The banquet is served on three separate tables. Joseph at one. His brothers at another. The Egyptian officials at a third. The Torah notes the separation briefly. Targum Pseudo-Jonathan explains it without blinking.

"It was not proper for the Mizraee to eat bread with the Yehudaee, because the animals which the Mizraee worshipped the Yehudaee ate" (Genesis 43:32). Egypt worshipped the ram and the bull. The Hebrews slaughtered them for dinner.
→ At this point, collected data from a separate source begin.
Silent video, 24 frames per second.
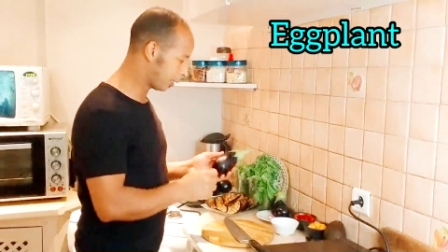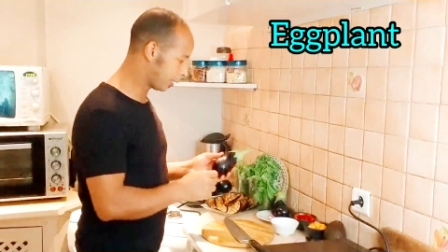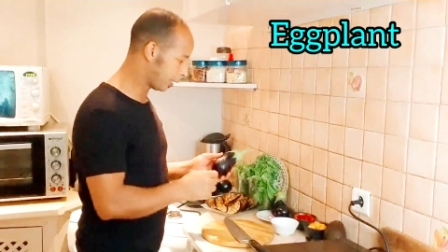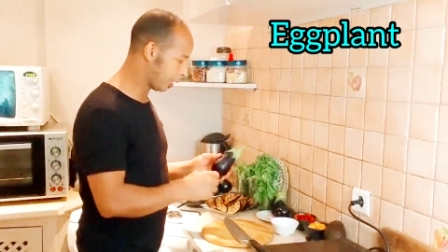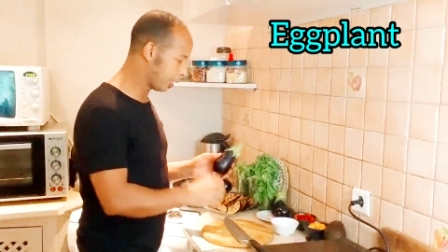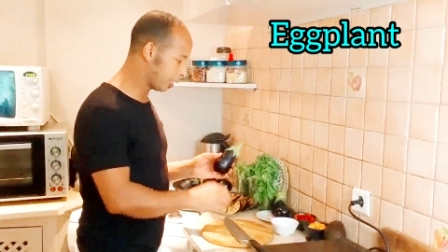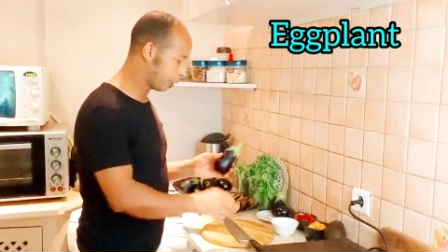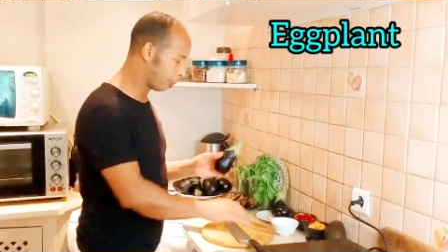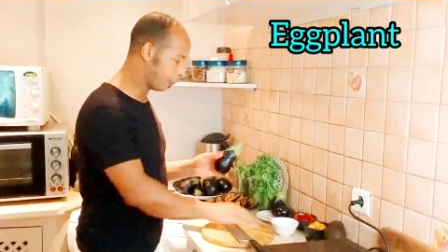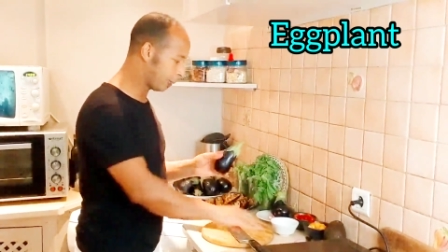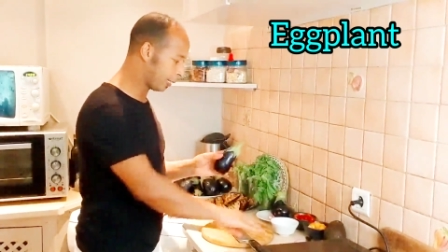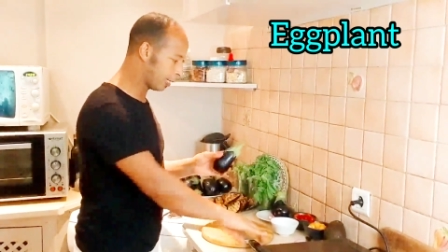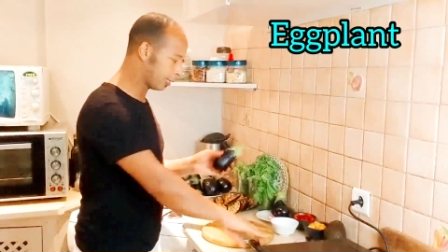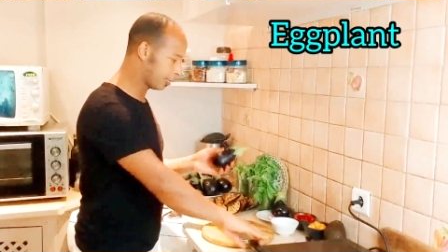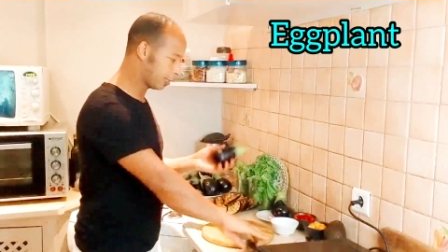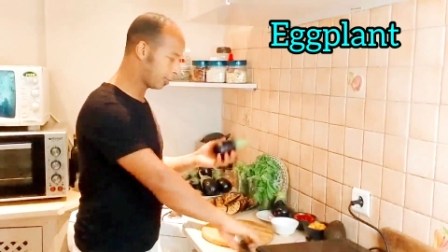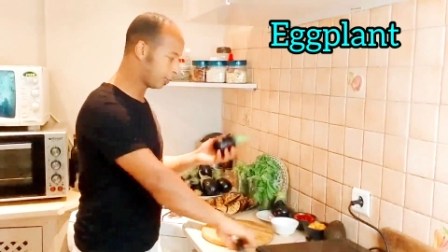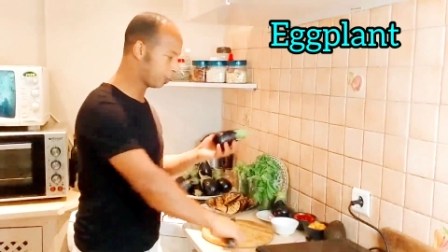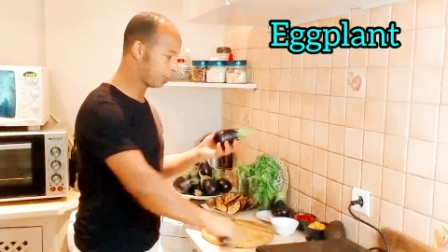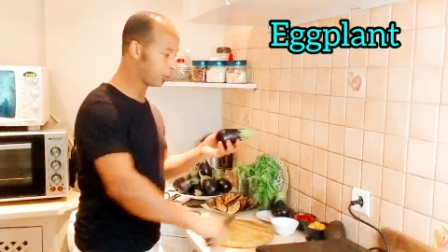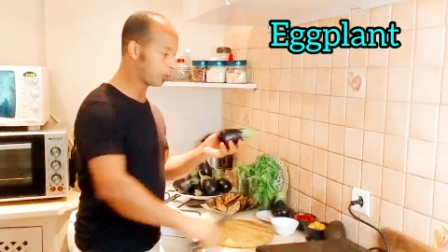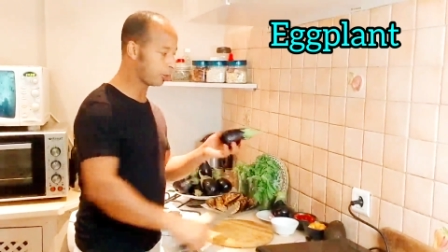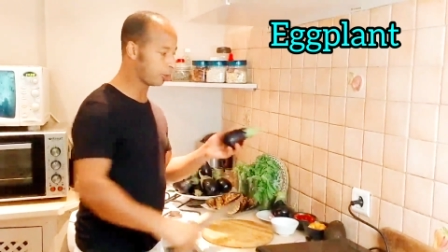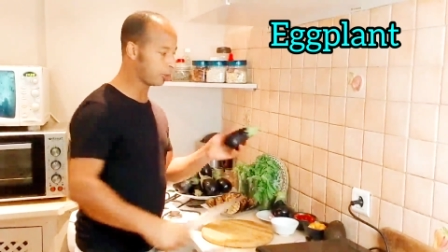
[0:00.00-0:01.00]
eggplant
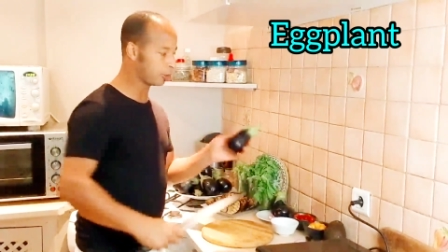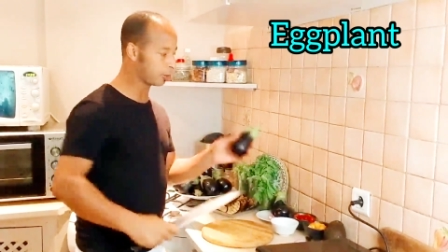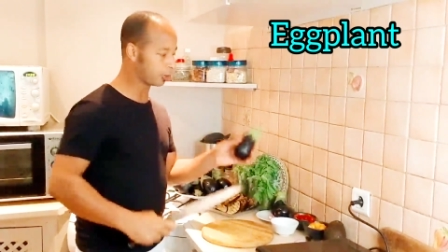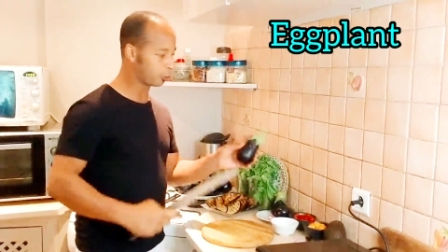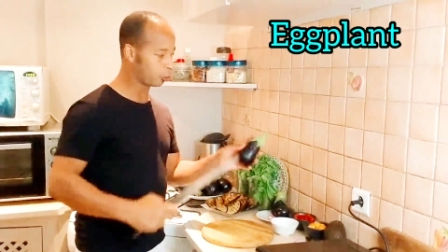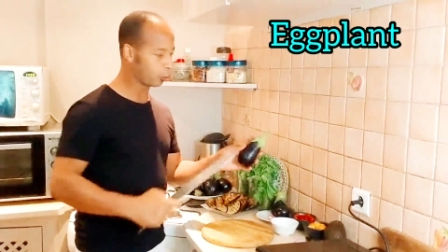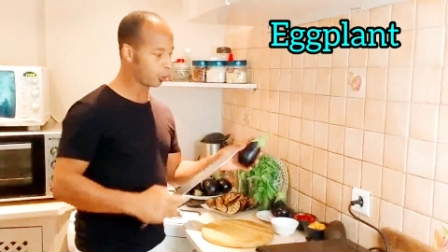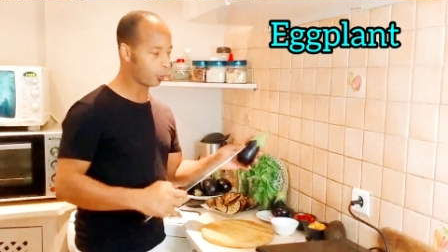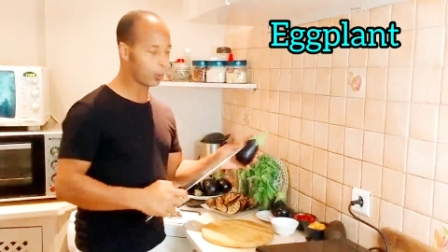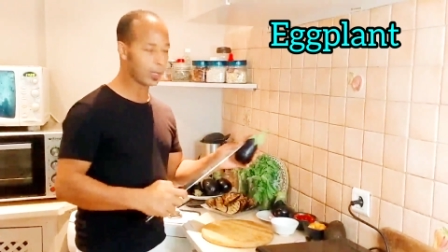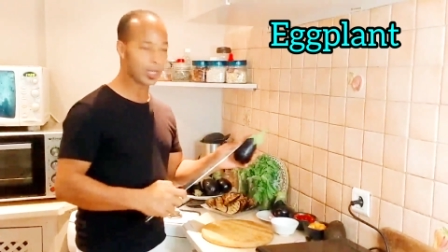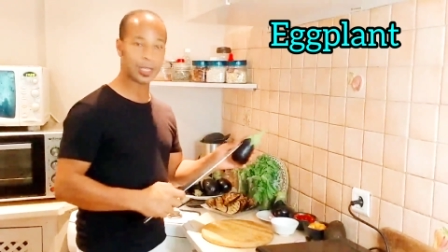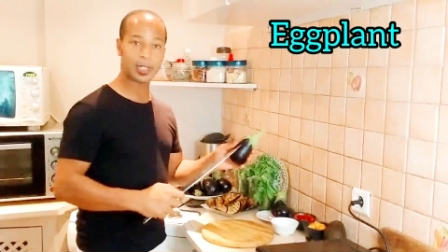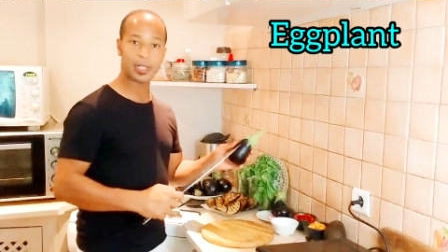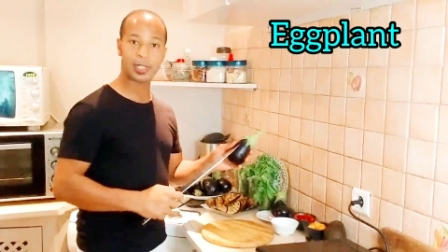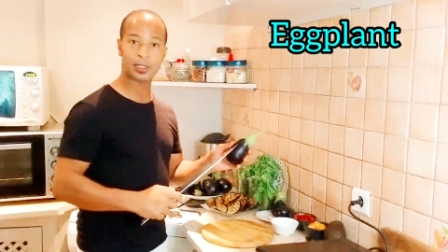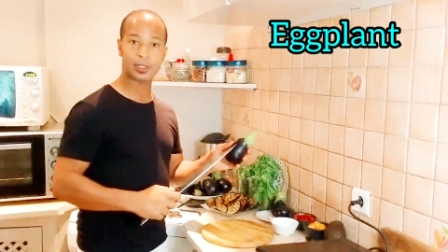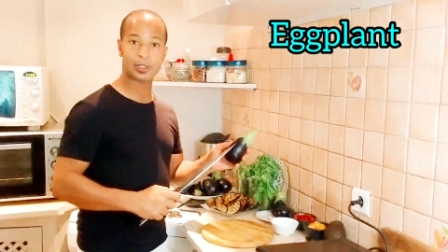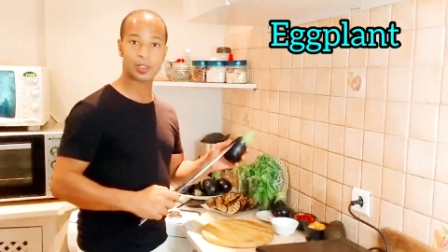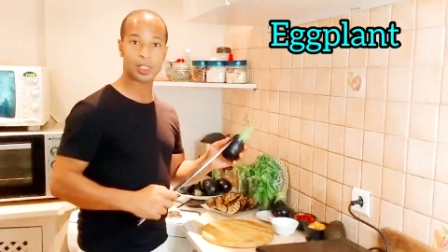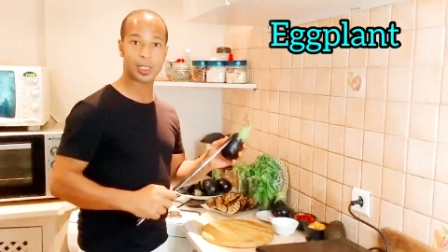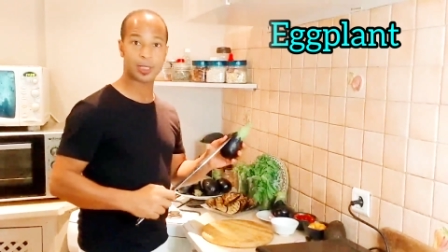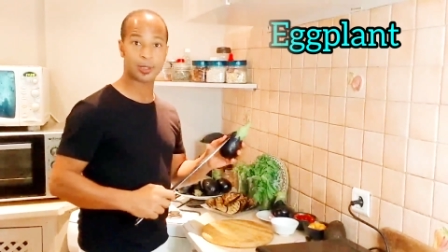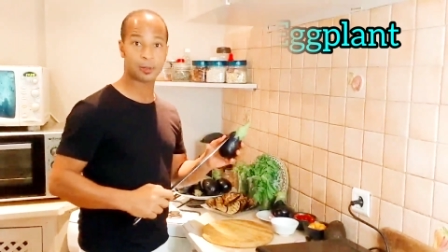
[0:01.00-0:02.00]
because we will need
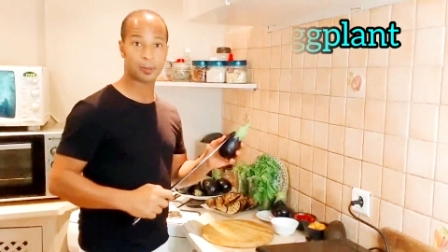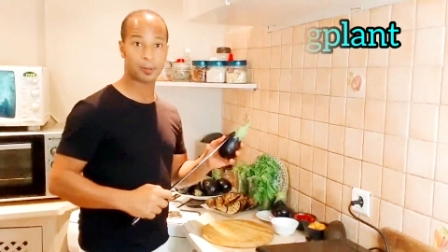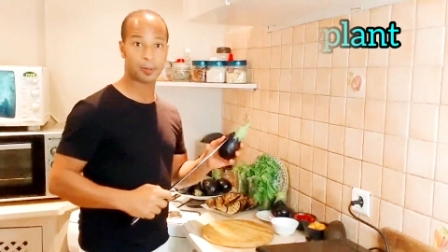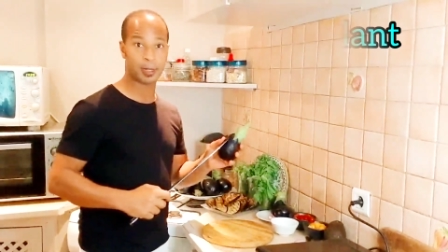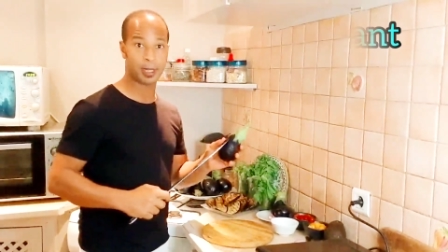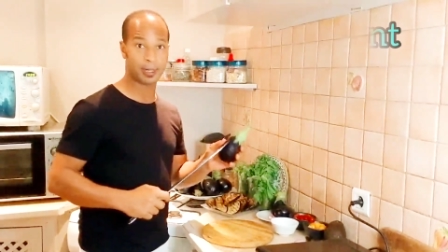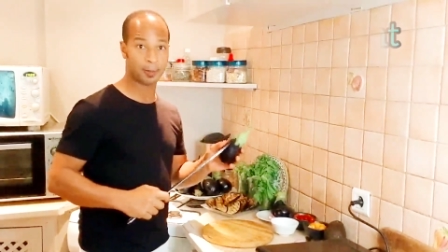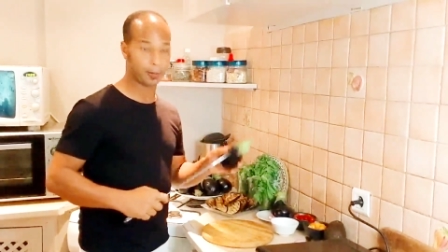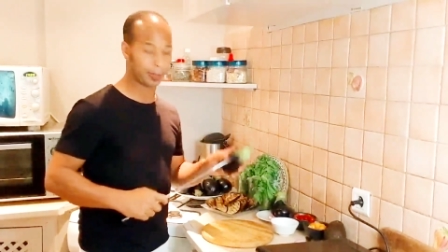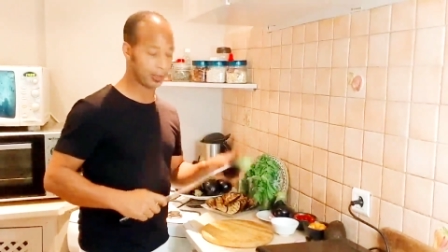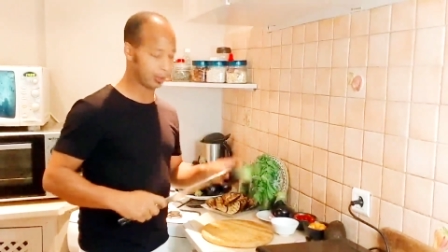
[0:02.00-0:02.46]
just pulp it.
A shared table was unthinkable.

The Targum is not prudish about this. It names the theological collision plainly. Two civilizations cannot sit at the same meal when the main course of one is the god of the other. Culinary law, in Judaism, is inseparable from theology. What you eat declares what you do not worship.

This detail also sharpens the poignancy of the scene. Joseph, who will soon reveal himself to his brothers, eats at his own Egyptian-style table — alone. He cannot sit with his brothers without giving himself away as a Hebrew. He cannot sit with the Egyptians without turning his back on his father's house. So he sits by himself, a ruler in a room of three unbridgeable tables, wearing a mask in front of everyone.

The sages hear in this verse a warning that echoes throughout exile: you can rise to the top of a foreign court, but the seating chart will always remind you where you actually belong. Joseph's solitary table is, in the Targum's telling, the first glimpse of the long Jewish pattern — present at the meal, separated by law, trusted with the kingdom, never quite at home.